第15回全国学校給食甲子園決勝大会 優勝は青森県外ヶ浜町給食センター

認定NPO法人21世紀構想研究会(馬場錬成理事長)が主催し、文科省、農水省などが後援する第15回全国学校給食甲子園決勝大会が12月5日にオンライン形式で開催された。

学校給食を調理している学校または学校給食センターに勤務している栄養教諭あるいは学校栄養職員と調理員が2人1組になって献立内容を競い合った。応募1412チームから選考を勝ち抜いた12チームが決勝大会に進んだ。

審査の結果、青森県外ヶ浜町給食センター(長沼裕美子栄養教諭、佐々木弘美調理員)が優勝の栄冠に輝いた。同センターの献立は、▽黒まいたけごはん▽牛乳▽青森シャモロックみそバターソテー▽みちのく山菜のごまあえ▽風太鼓汁▽皮付きりんご(つがる)。

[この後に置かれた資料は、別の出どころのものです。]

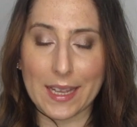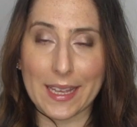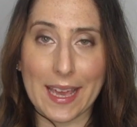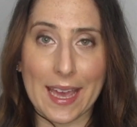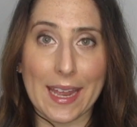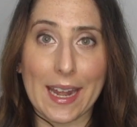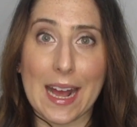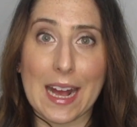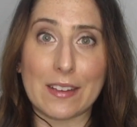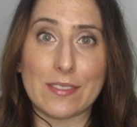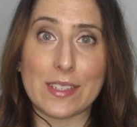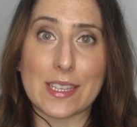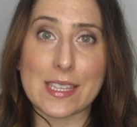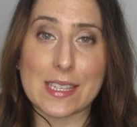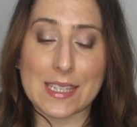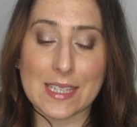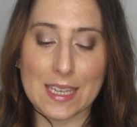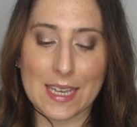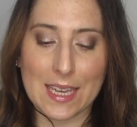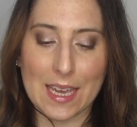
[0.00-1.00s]
Again,
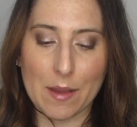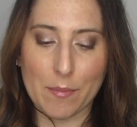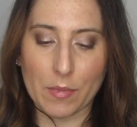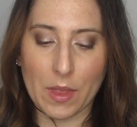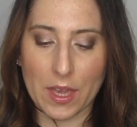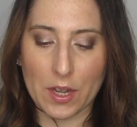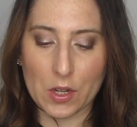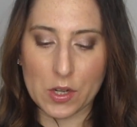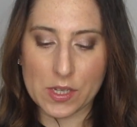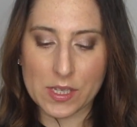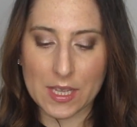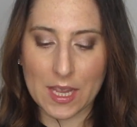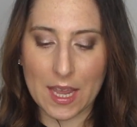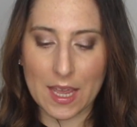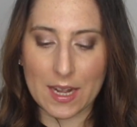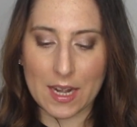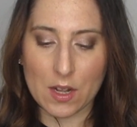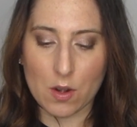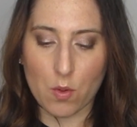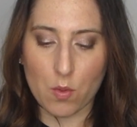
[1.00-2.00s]
obviously I'm lighter
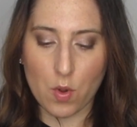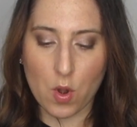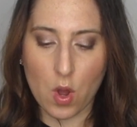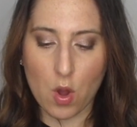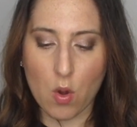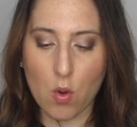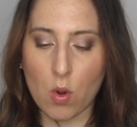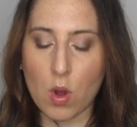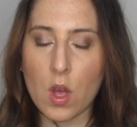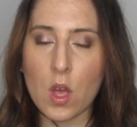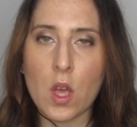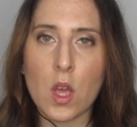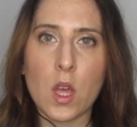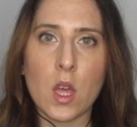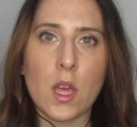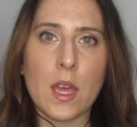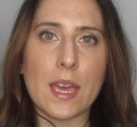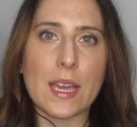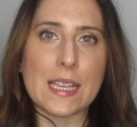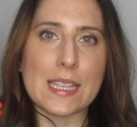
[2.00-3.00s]
skin. I don't know
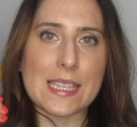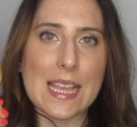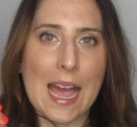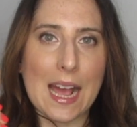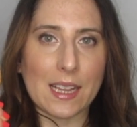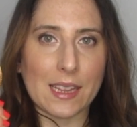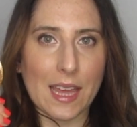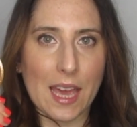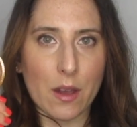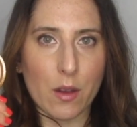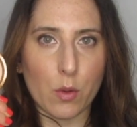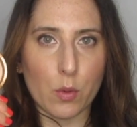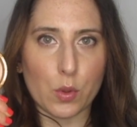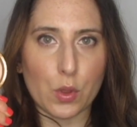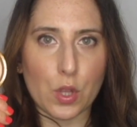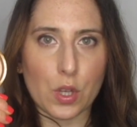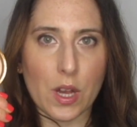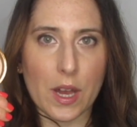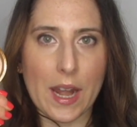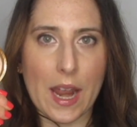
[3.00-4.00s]
exactly how it would
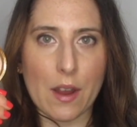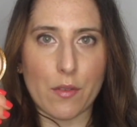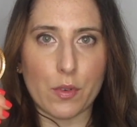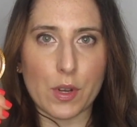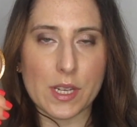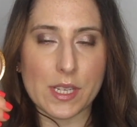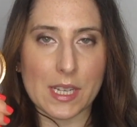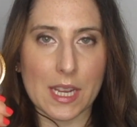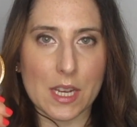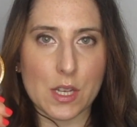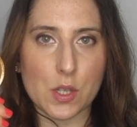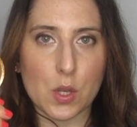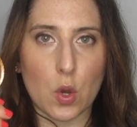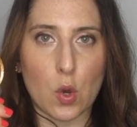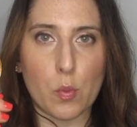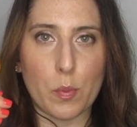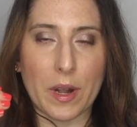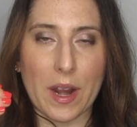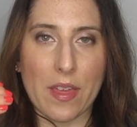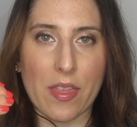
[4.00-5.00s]
look on every skin
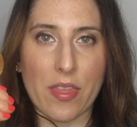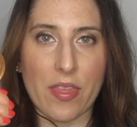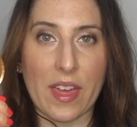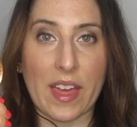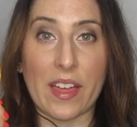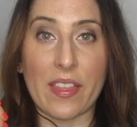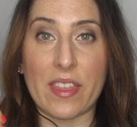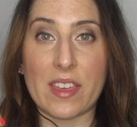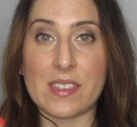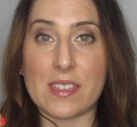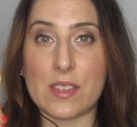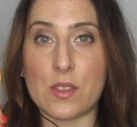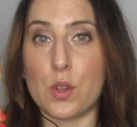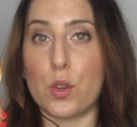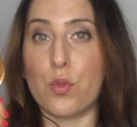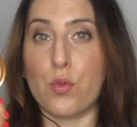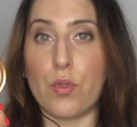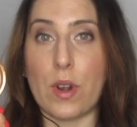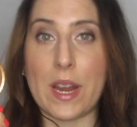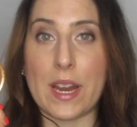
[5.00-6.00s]
tone, but I think this is a
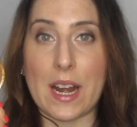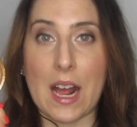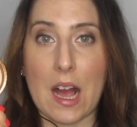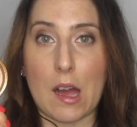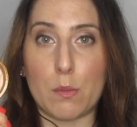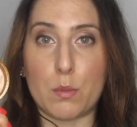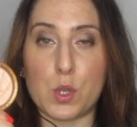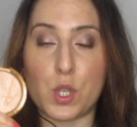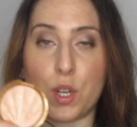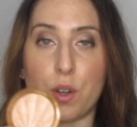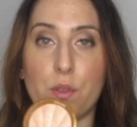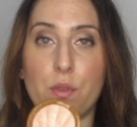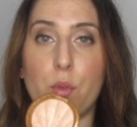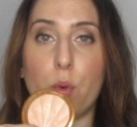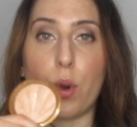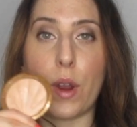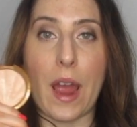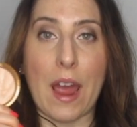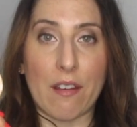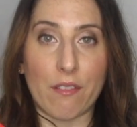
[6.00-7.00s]
great option
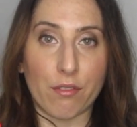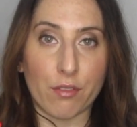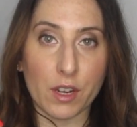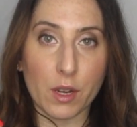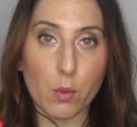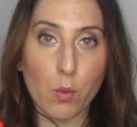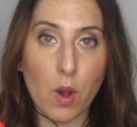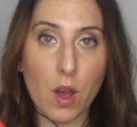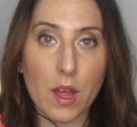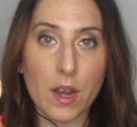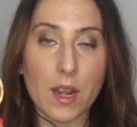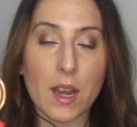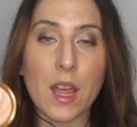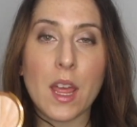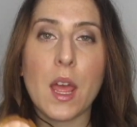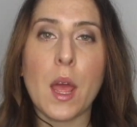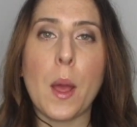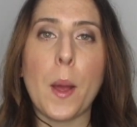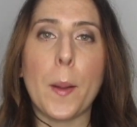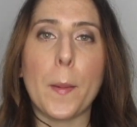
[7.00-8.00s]
for everyone.
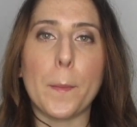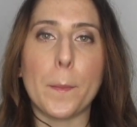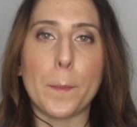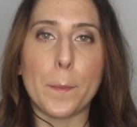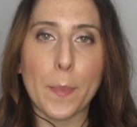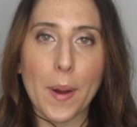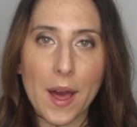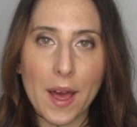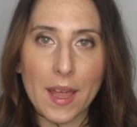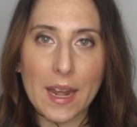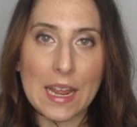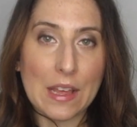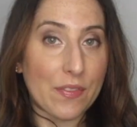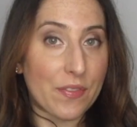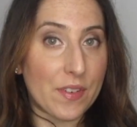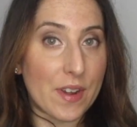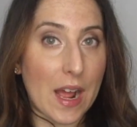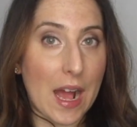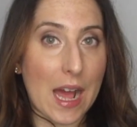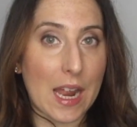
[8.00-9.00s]
But
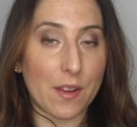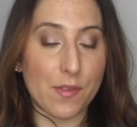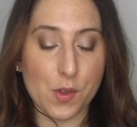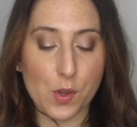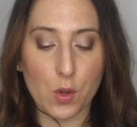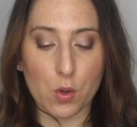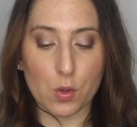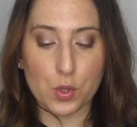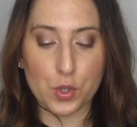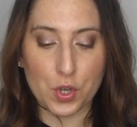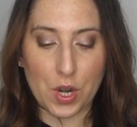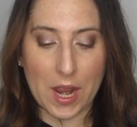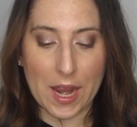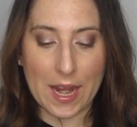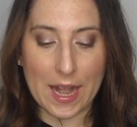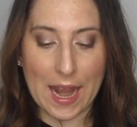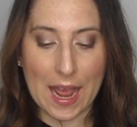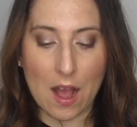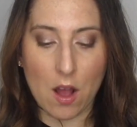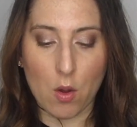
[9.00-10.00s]
if not, if you go try
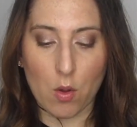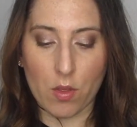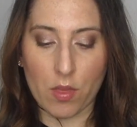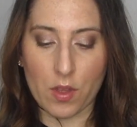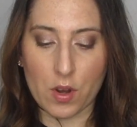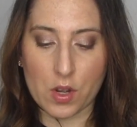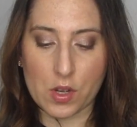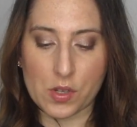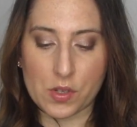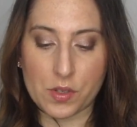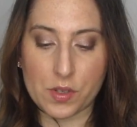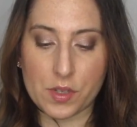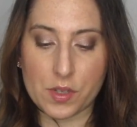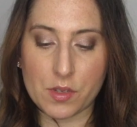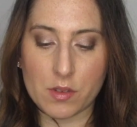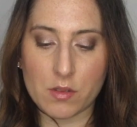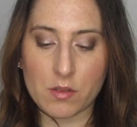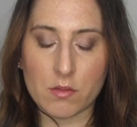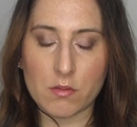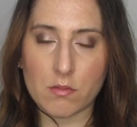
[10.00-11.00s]
it out, there's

「黒まいたけごはん」は同町内の社会福祉施設で栽培する黒まいたけを使用し、ごぼうやえだまめと一緒に外ヶ浜産米「まっしぐら」を使い炊き込んだ。主菜には肉用鶏「青森シャモロック」を地元のB級グルメ「みそバター牛乳ラーメン」にヒントを得て、みそバター味でソテーした。外ヶ浜町は山菜の宝庫であり、今回は山菜の苦みを消すため青森の甘いとうもろこし「嶽(だけ)きみ」を加え、彩りよいごまあえにした。「風太鼓汁」は青森特産のほたてを「太鼓」に、細切り昆布となるとを「風」に見立てた汁もので、県が開発した地場産のいわし・昆布・しいたけなどをブレンドした万能だし「できるだし」を使用した。りんごは太宰治の小説にちなんで「つがる」を皮付きで提供した。これらの献立は海産物「赤の食品」、山菜「緑の食品」、おいしいお米「黄色の食品」に恵まれた外ヶ浜町への愛着を育み、町の繁栄を願う思いが込められている。

審査講評において長島美保子審査副委員長((公社)全国学校栄養士協議会会長)は「学校給食摂取基準を順守した栄養管理のもと学校給食として実施された献立を募集した。地場産物の学校給食への効果的な活用、子供が喜び郷土愛を育む献立、学校における食育の教材となる給食、衛生管理や彩りへの配慮などを審査基準とした。青森県外ヶ浜町給食センターの献立は、豊かな地場産物を活用し、一つ一つの献立のネーミングも給食への期待感をより一層かきたてる彩りの美しいものだった」と高く評価した。